L’effetto “a fisarmonica” rappresentanto dal ciclo “chiusura totale – apertura – chiusura parziale – apertura parziale” è già di per sé illuminante nella disomogeneità persistente tra le varie istituzioni nella catena di coordinamento e di comando che invece dovrebbe aver stabilito uno schema preciso e inderogabile al momento della recrudescenza del virus. Non si è mai trattato di considerare la probabilità del ritorno in forze del patogeno vagante in ogni dove del pianeta: si è semmai tracheggiato sulle tempistiche, lasciando ad una interpretazione tanto molteplice quanto sempre meno scientifica, priva di una voce sola che spiegasse e chiarisse i motivi di nuovi provvedimenti, la decisione ultima sul “che fare“.
Troppe ragioni, nessuna ragione. Troppe norme che si sovrappongono producono esattamente questa conseguenza: si seguono, alla fine, i comportamenti base che si sono imparati da inizio pandemia, sfuggendo alla insopportabile tempesta di informazioni che si parlano l’una con l’altra tentando di implementarsi e finendo per creare un caos mediatico e politico ingestibile, che sfugge di mano prima ancora del tracciamento dei contatti da Covid-19.
Così la “ratio” delle norme diventa un accidente, qualcosa cui si deve ottemperare per mero formalismo, ma non ispira veramente più la disposizione che si intende dare come regola generale da seguire scrupolosamente. Tocca assistere allo spettacolo di giornalisti che la cercano questa razionalità delle leggi, dei decreti, perché l’interpretazione è necessaria, ma quando diviene esclusiva e non lascia spazio a nessuna certezza, anche minima, in merito ai fondamentali su cui si è lavorato per scrivere un dispositivo normativo, allora si è innanzi alla genericità, ad un vuoto legislativo pur in presenza di una legge o di più leggi.
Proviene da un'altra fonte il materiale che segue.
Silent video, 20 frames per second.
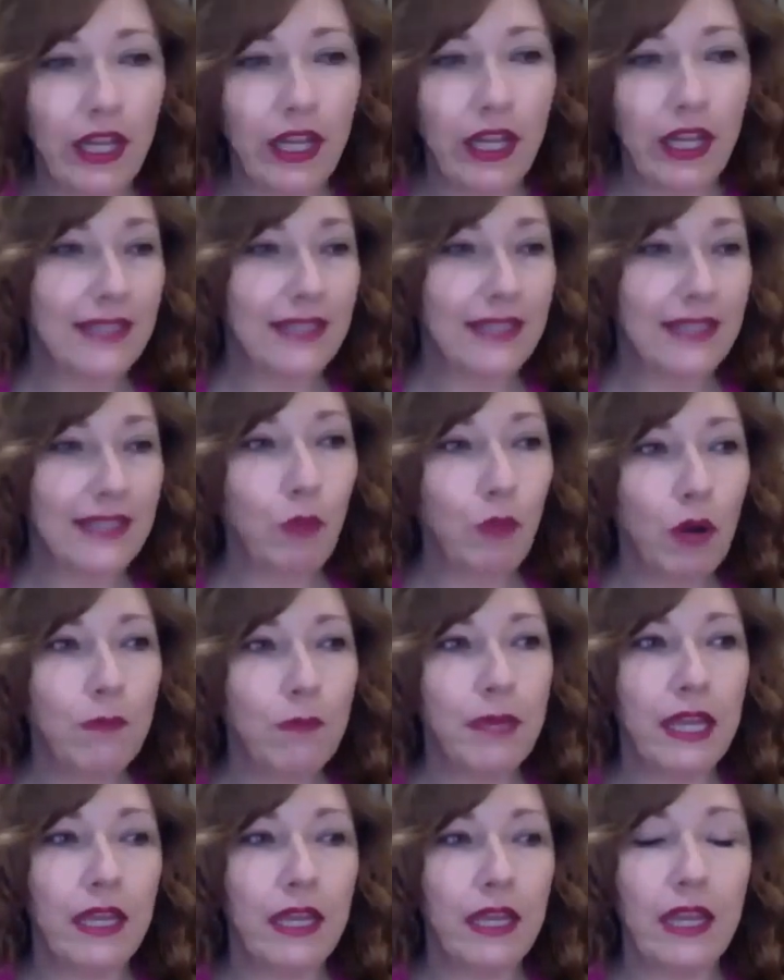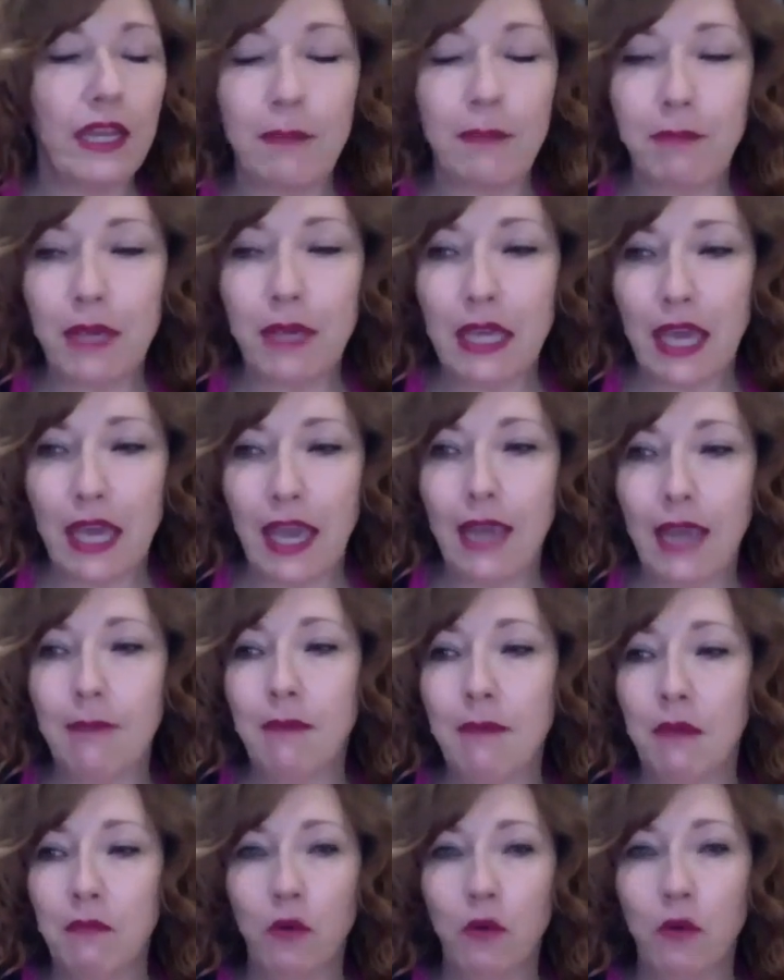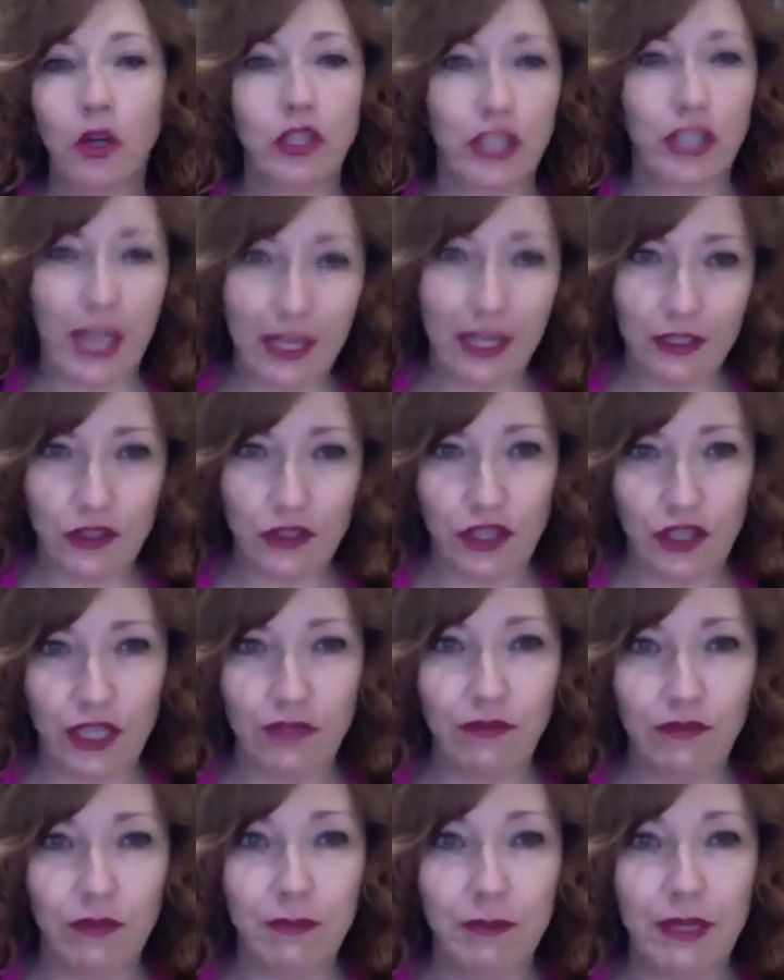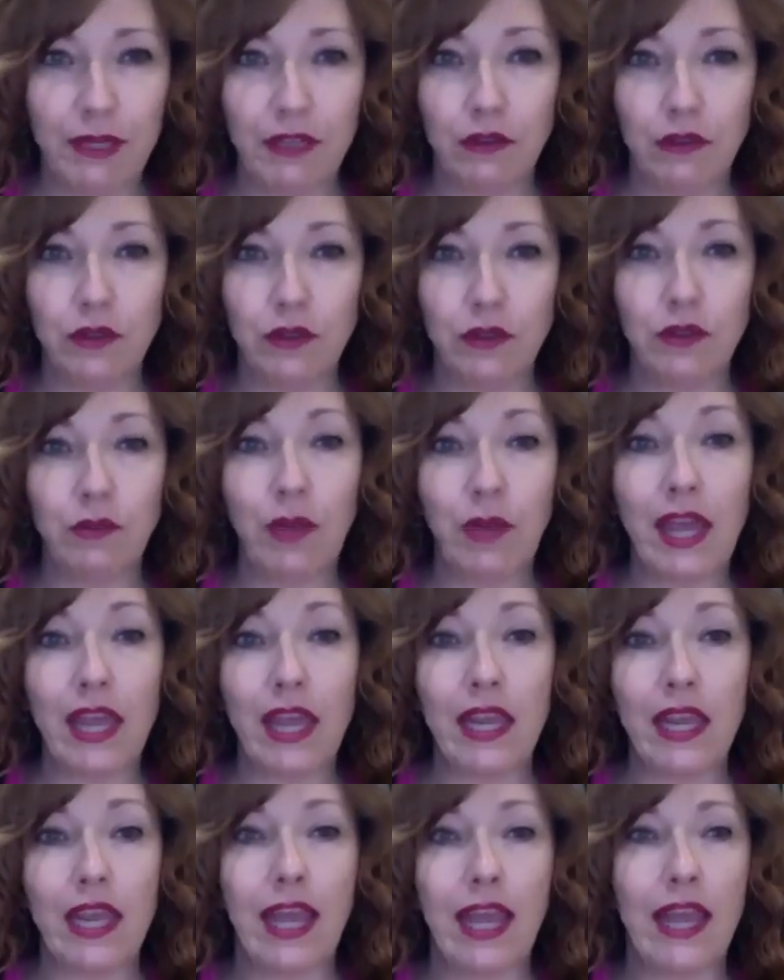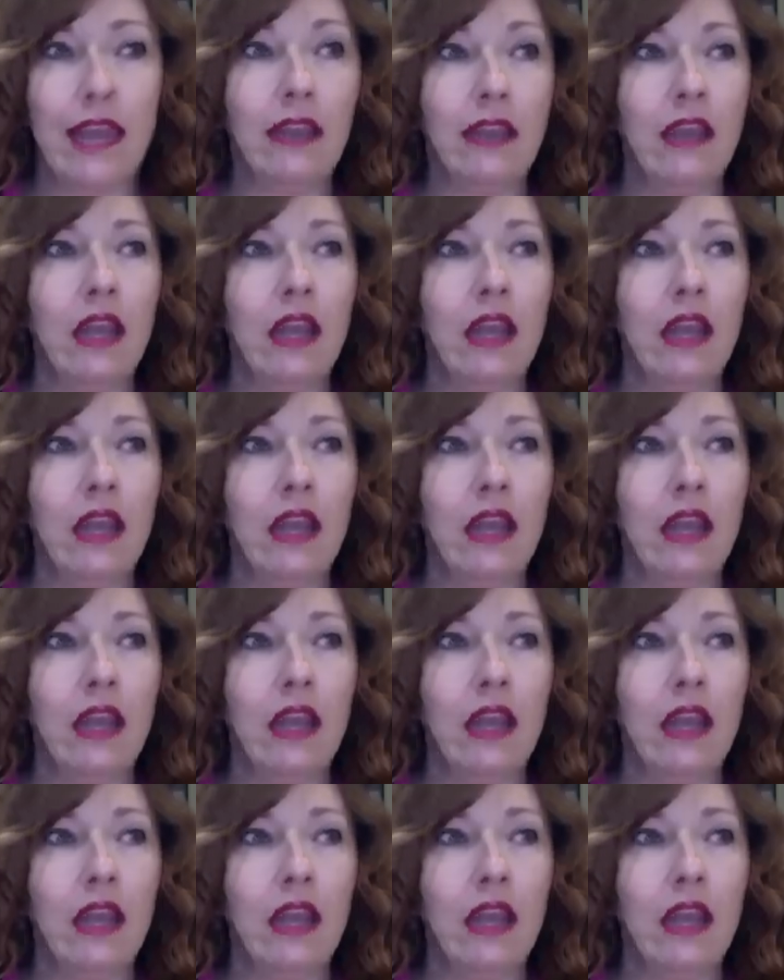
as a woman, it became more challenging for me to lose weight. And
I continui ricorsi ai Tribunali amministrativi regionali sono l’evidenza vera di queste problematiche: il governo, le Regioni, i singoli comuni si appellano alla magistratura per avere ragione della fondatezza della particolare interpretazione della gestione pandemica su vari livelli che riguardano comunità che stanno dentro ad altre comunità. E’ la matrioska istituzionale che si scompone in tutta la sua essenza perché non riesce a convivere unitariamente, non riesce a condividere una visione di insieme del problema sanitario, sociale, economico e civile in cui ci troviamo.
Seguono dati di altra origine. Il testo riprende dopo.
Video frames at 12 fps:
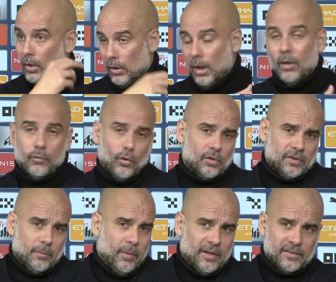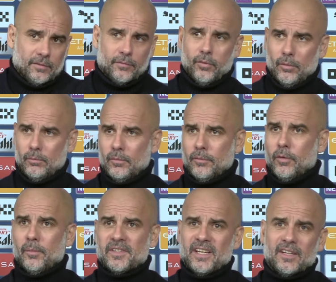Of course, the presence
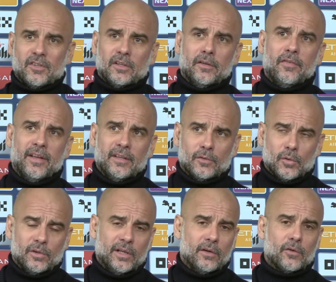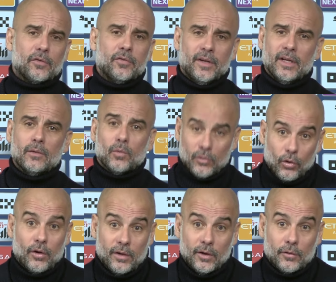from a central defenders with their feet, with
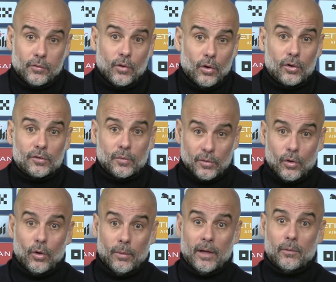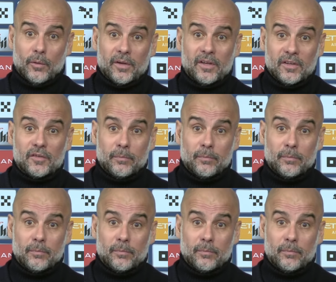Rodri, of course, with Kovac, with his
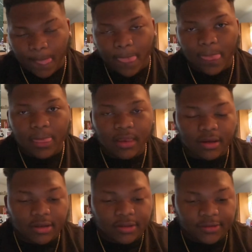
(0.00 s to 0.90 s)

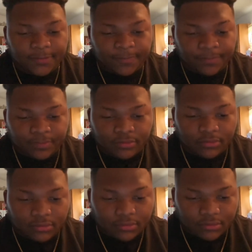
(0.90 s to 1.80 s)

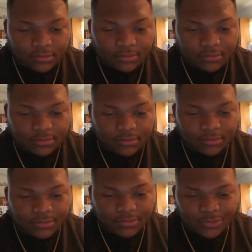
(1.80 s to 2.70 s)

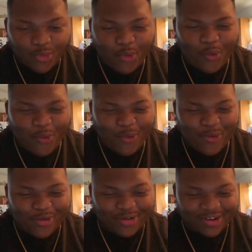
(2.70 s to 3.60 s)

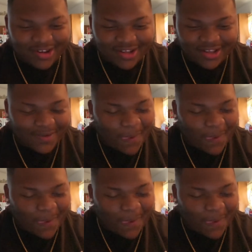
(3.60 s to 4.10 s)
Nobody speaks.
Ci siamo illusi di poterci riferire al 2020 come all'”anno del coronavirus“. Visti invece i colpi di coda del virus, aiutato dalla disorganizzazione istituzionale, determinata pittosto direttamente dai tanti interessi economici, commerciali – comunque strutturali – che hanno destabilizzato una continuità nella buona, sarebbe più opportuno rifersi a questo periodo pandemico come agli “anni del coronavirus“. Un plurale che diventerà tale appena entreremo nel 2021, con l’annuncio di tanti vaccini, troppe incertezze, pochi dati e molte date che vengono chieste dai giornalisti ai virologi per trovaare un po’ di psicologica rassicurazione come notizia sensazionale da dare in pasto ad una opinione pubblica esausta di appelli, raccomandazioni, restrizioni, aperture, chiusure e cannibalismo massmediatico.
Anche per tutto questo, riprendendo lo schema di un ormai celebre pubblicità-progresso tedesca su come comportarsi al meglio per ridimensionare la virulenza della seconda ondata del Covid, chi farà un giorno la storia sarà costretto ad analizzare l’epoca del coronavirus studiando le mutazioni che hanno investito il campo della legislazione in tutte le sue declinazioni partcolari, facendo riferimento alla formazione delle legislazioni di urgenza nei singoli Stati europei, delle normative comunitarie varate per affrontare economicamente gli effetti devastanti sui settori industriali e sul commercio, così come sulla più micro-economica struttura casalinga.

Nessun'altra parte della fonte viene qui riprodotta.